Introduction to Hadoop 2.0 and how it overcomes the Limitations of Hadoop 1.0 - Edureka

Big Data and Hadoop (165 Blogs) Become a Certified Professional

Become a Certified Professional

This post explains the advantages of Hadoop 2.0 and is in continuation to our previous blog post announcing the arrival of stable release of Hadoop 2.0 for production deployments.

Since then Apache has released two more releases of Hadoop 2. The most recent Release 2.4.0 of Hadoop 2 now supports Automatic Failover of the YARN ResourceManager. Because of many such enterprise ready features, Hadoop is making news and positive predictions.

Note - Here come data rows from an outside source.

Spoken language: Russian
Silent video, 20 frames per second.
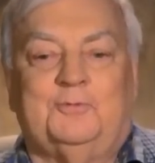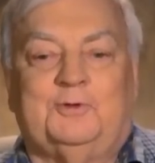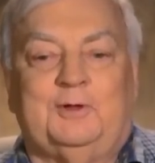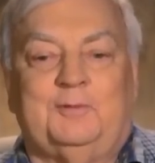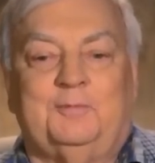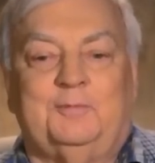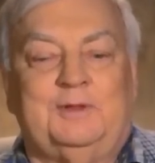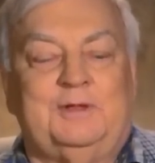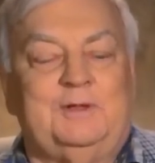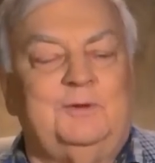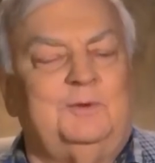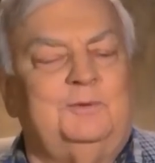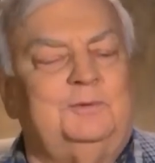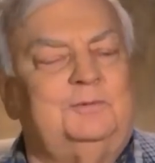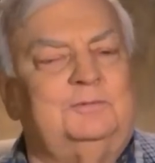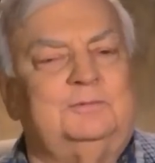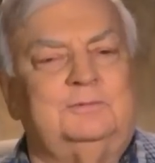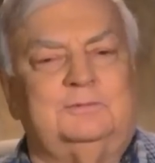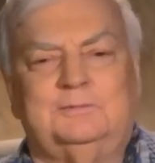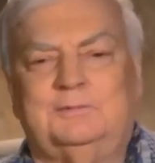Там были
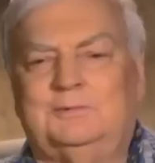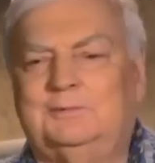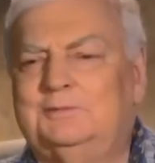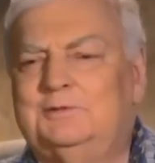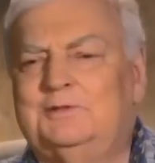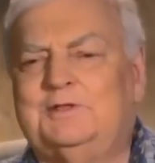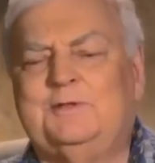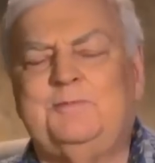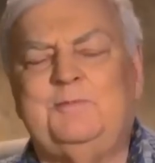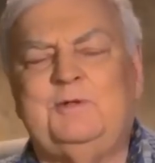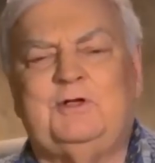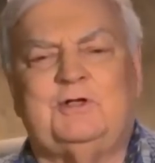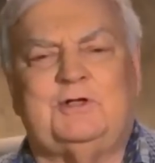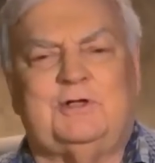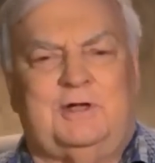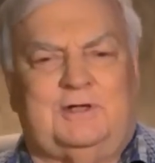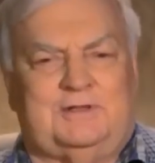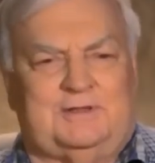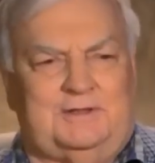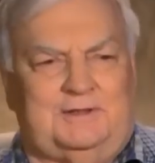
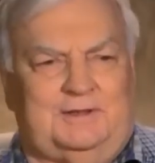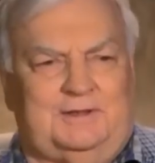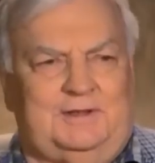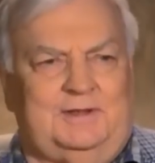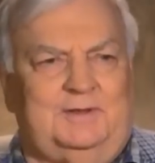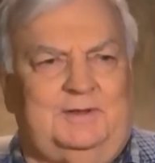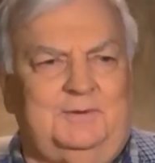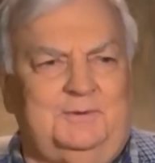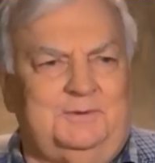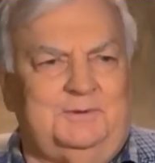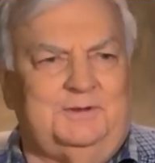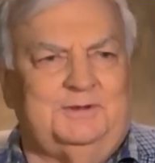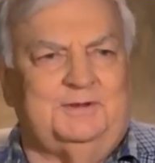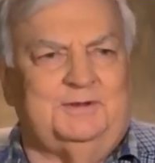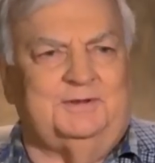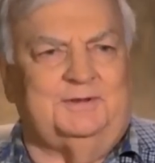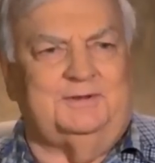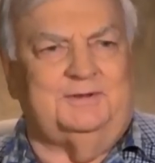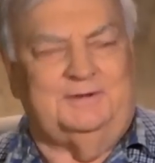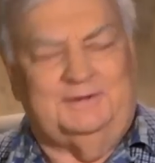замечательные
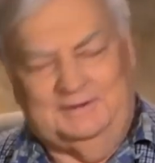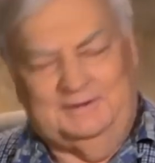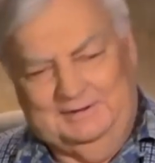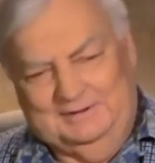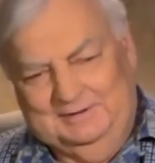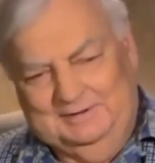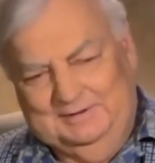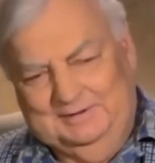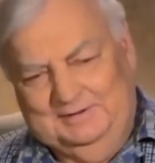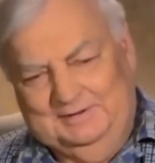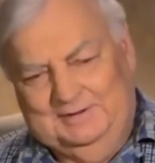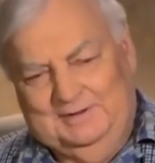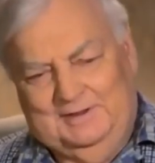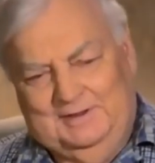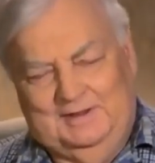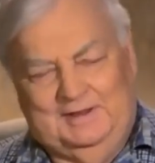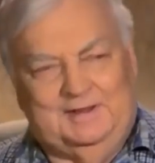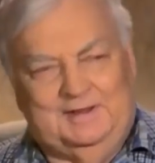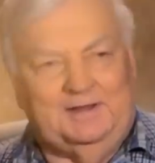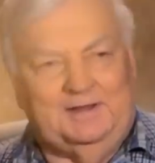люди. И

This post explains the new features in detail and clarifies many prevalent doubts about Hadoop 2.0. If you are new to Hadoop, review our previous blog posts on HDFS and MapReduce and HDFS Architecture. Here this Big Data Course will explain to you more about HDFS with real-time project experience, which was well designed by Top Industry working Experts.

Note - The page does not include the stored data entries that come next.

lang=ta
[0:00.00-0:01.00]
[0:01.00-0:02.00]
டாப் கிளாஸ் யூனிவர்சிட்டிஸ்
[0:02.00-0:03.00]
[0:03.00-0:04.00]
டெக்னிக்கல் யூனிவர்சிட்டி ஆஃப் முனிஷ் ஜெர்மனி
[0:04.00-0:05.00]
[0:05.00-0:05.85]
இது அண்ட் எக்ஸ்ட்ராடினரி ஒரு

Following are the four main improvements in Hadoop 2.0 over Hadoop 1.x:

HDFS Federation – horizontal scalability of NameNode
NameNode High Availability – NameNode is no longer a Single Point of Failure
YARN – ability to process Terabytes and Petabytes of data available in HDFS using Non-MapReduce applications such as MPI, GIRAPH
Resource Manager – splits up the two major functionalities of overburdened JobTracker (resource management and job scheduling/monitoring) into two separate daemons: a global Resource Manager and per-application ApplicationMaster

There are additional features such as Capacity Scheduler (Enable Multi-tenancy support in Hadoop), Data Snapshot, Support for Windows, NFS access, enabling increased Hadoop adoption in the Industry to solve Big Data problems.

HDFS Federation

Even though a Hadoop Cluster can scale up to hundreds of DataNodes, the NameNode keeps all its metadata in memory (RAM). This results in the limitation on maximum number of files a Hadoop Cluster can store (typically 50-100M files). As your data size and cluster size grow this becomes a bottleneck as size of your cluster is limited by the NameNode memory.

Hadoop 2.0 feature HDFS Federation allows horizontal scaling for Hadoop distributed file system (HDFS). This is one of the many sought after features by enterprise class Hadoop users such as Amazon and eBay. HDFS Federation supports multiple NameNodes and namespaces.

In order to scale the name service horizontally, federation uses multiple independent Namenodes and Namespaces. The Namenodes are federated, that is, the Namenodes are independent and don’t require coordination with each other. The DataNodes are used as common storage for blocks by all the Namenodes. Each DataNode registers with all the NameNodes in the cluster. DataNodes send periodic heartbeats and block reports and handle commands from the NameNodes.

NameNode High Availability

In Hadoop 1.x, NameNode was single point of failure. NameNode failure makes the Hadoop Cluster inaccessible. Usually, this is a rare occurrence because of business-critical hardware with RAS features used for NameNode servers.

In case of NameNode failure, Hadoop Administrators need to manually recover the NameNode using Secondary NameNode.

Hadoop 2.0 Architecture supports multiple NameNodes to remove this bottleneck. Hadoop 2.0, NameNode High Availability feature comes with support for a Passive Standby NameNode. These Active-Passive NameNodes are configured for automatic failover.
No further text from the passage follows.